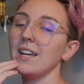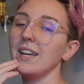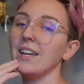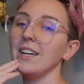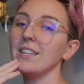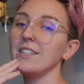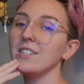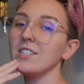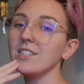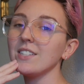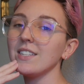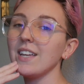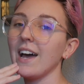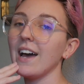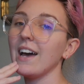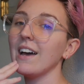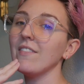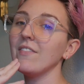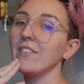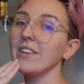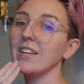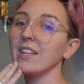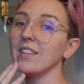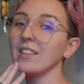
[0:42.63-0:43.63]
and just
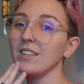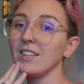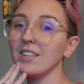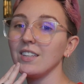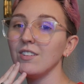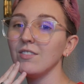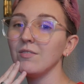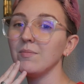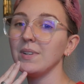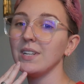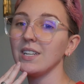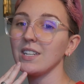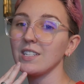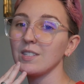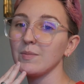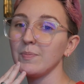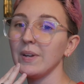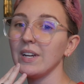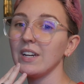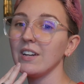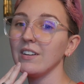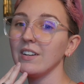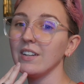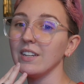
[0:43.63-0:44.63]
having the human
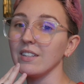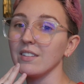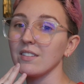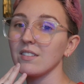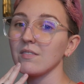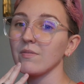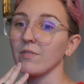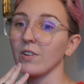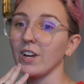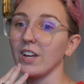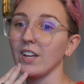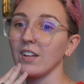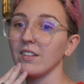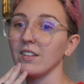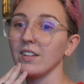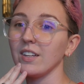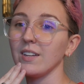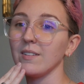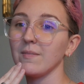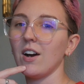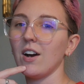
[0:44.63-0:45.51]
experience, frankly.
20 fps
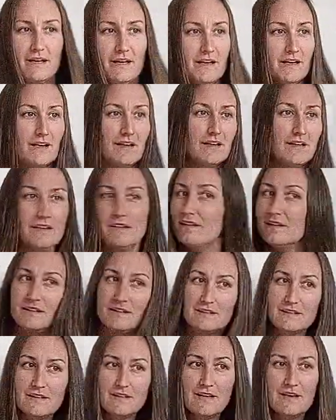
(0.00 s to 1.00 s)
hair.
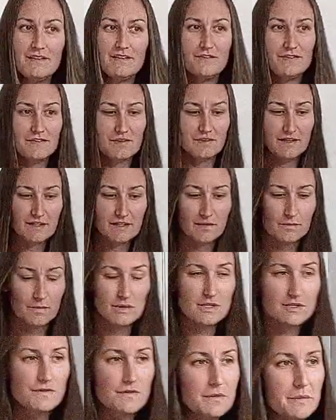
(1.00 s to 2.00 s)
I feel like it
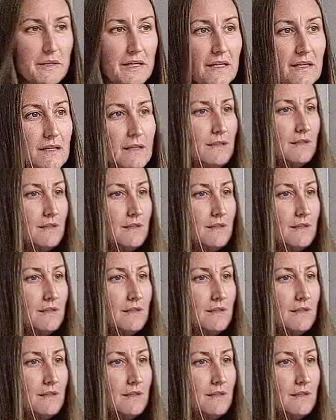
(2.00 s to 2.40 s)
works for me.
··········
> _What to produce_: Nothing but the lines from the one with "[0:44.63-0:45.51]" through the last line of the records should appear in your answer, each exactly as written and without pictures.

> _Expected answer_:
[0:44.63-0:45.51]
experience, frankly.
20 fps
(0.00 s to 1.00 s)
hair.
(1.00 s to 2.00 s)
I feel like it
(2.00 s to 2.40 s)
works for me.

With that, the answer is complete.